Не теряя времени на разговоры, Альфонсо подхватывает Лукрецию на руки, ведет к мулице и опускает в красно седло.

— Вот, — говорит муж и поправляет стремя, чтобы Лукреции удобнее было вставить ступню. — И вот. — Он передает ей красно-золотые поводья, затем берет уздечку и щелкает языком. Мулица трогается с места.

Они гуляют по нижнему двору, вокруг орешника, чьи ветви колышутся под тенью крыши. Мулица ступает в неспешном ритме, высоко приподнимает копыта с грацией танцовщицы. Лукреция крепко держит поводья и выпрямляется: приятно качаться в такт шагам животного. Она гладит белую бархатистую гриву, наклоняется посмотреть, как бледные копыта осторожно притаптывают землю.

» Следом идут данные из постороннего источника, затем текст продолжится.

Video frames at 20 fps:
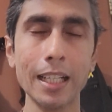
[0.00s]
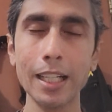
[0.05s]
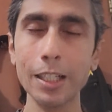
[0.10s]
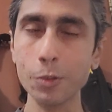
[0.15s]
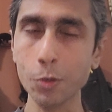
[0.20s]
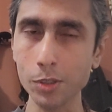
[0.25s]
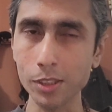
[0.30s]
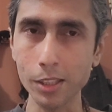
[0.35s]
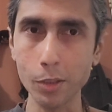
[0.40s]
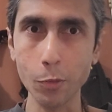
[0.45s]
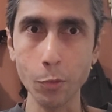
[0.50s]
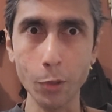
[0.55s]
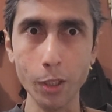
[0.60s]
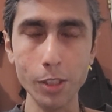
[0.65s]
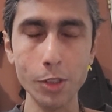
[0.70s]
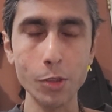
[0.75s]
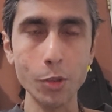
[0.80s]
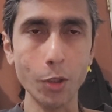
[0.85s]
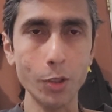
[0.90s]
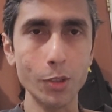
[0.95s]
Those are the
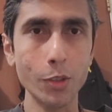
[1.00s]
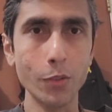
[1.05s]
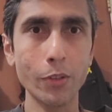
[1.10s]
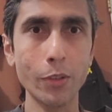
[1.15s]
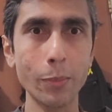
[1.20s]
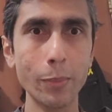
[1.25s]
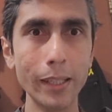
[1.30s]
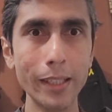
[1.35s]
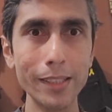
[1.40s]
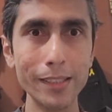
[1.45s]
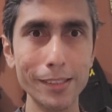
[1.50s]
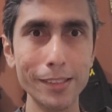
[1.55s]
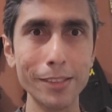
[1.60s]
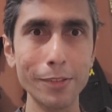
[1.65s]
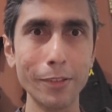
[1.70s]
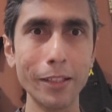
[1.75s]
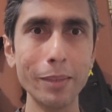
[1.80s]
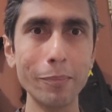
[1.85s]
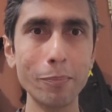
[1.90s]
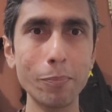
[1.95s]
worst sorts of debates,
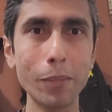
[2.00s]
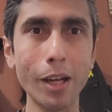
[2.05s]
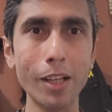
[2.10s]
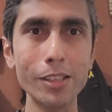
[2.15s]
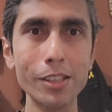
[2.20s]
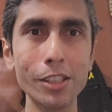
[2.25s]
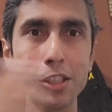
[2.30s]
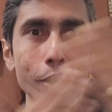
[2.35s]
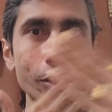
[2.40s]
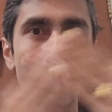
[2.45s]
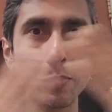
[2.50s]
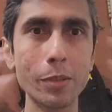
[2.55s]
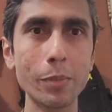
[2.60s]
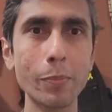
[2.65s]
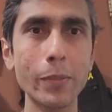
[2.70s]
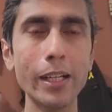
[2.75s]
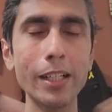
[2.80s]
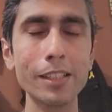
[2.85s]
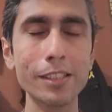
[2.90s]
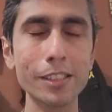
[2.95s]
right? Passing ship
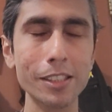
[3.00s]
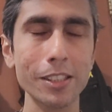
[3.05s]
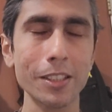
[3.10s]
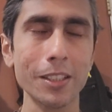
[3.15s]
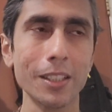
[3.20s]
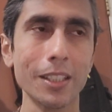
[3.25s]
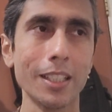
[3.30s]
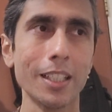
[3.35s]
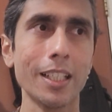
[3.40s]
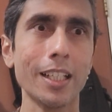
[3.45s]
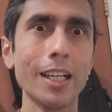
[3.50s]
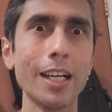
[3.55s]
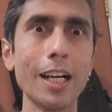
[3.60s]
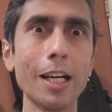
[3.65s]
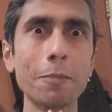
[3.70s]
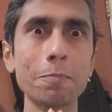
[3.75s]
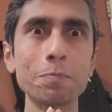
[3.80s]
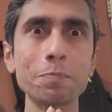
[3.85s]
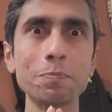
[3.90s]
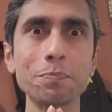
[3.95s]
debates.
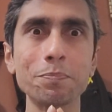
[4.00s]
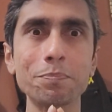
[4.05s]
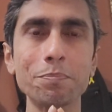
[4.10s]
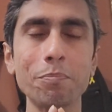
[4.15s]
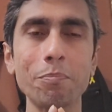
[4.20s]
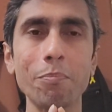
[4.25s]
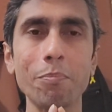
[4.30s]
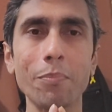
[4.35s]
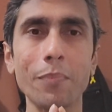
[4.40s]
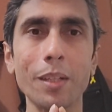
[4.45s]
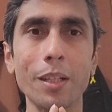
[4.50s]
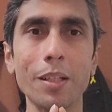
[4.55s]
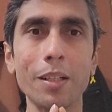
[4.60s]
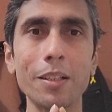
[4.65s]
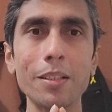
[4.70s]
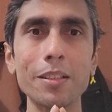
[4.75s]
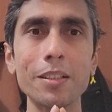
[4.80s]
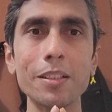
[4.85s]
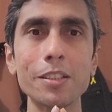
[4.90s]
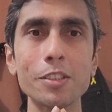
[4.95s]

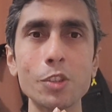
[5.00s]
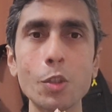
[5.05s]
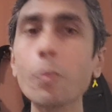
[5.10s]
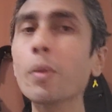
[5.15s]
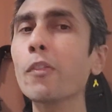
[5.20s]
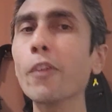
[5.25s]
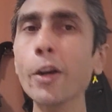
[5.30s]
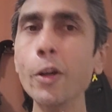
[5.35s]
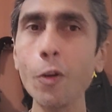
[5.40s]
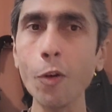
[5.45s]
So be very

Альфонсо ведет ее в одну сторону, затем в другую. Завидев их, Леонелло и эмиссар тотчас умолкают. Когда Лукреция проезжает мимо под скрип тисненого седла и звон колокольчиков, эмиссар отвешивает ей низкий поклон. Альфонсо объясняет, что мулицу будут содержать в конюшне для лошадей, так как их успокаивает присутствие мулов; Лукреция может кататься, когда захочет.

Лукреция наблюдает за затылком мужа, движениями его плеч под рубашкой; он уверенно и свободно держит уздечку, поглаживает мулицу по молочно-белой шее и целует в мягкий нос.

Они беседуют, как любые супруги. Он хвалит ее умение держаться в седле, она объясняет, что конюхи по приказу отца учили ее ездить на пони — то была часть обучения всех герцогских детей. Одобрительно кивая, Альфонсо обещает также обучать своих детей верховой езде с ранних лет. Лукреция краснеет; Альфонсо, заметив ее смущение, добавляет: мулица отлично ей подойдет, когда она будет в положении. Конечно, он не позволит ей кататься на лошади, рисковать жизнью наследника — да и какой муж в здравом уме решился бы на такое? А вот езда на муле — весьма полезное упражнение, легкое и спокойное, подводит итог Альфонсо, гладя свой подарок по гриве.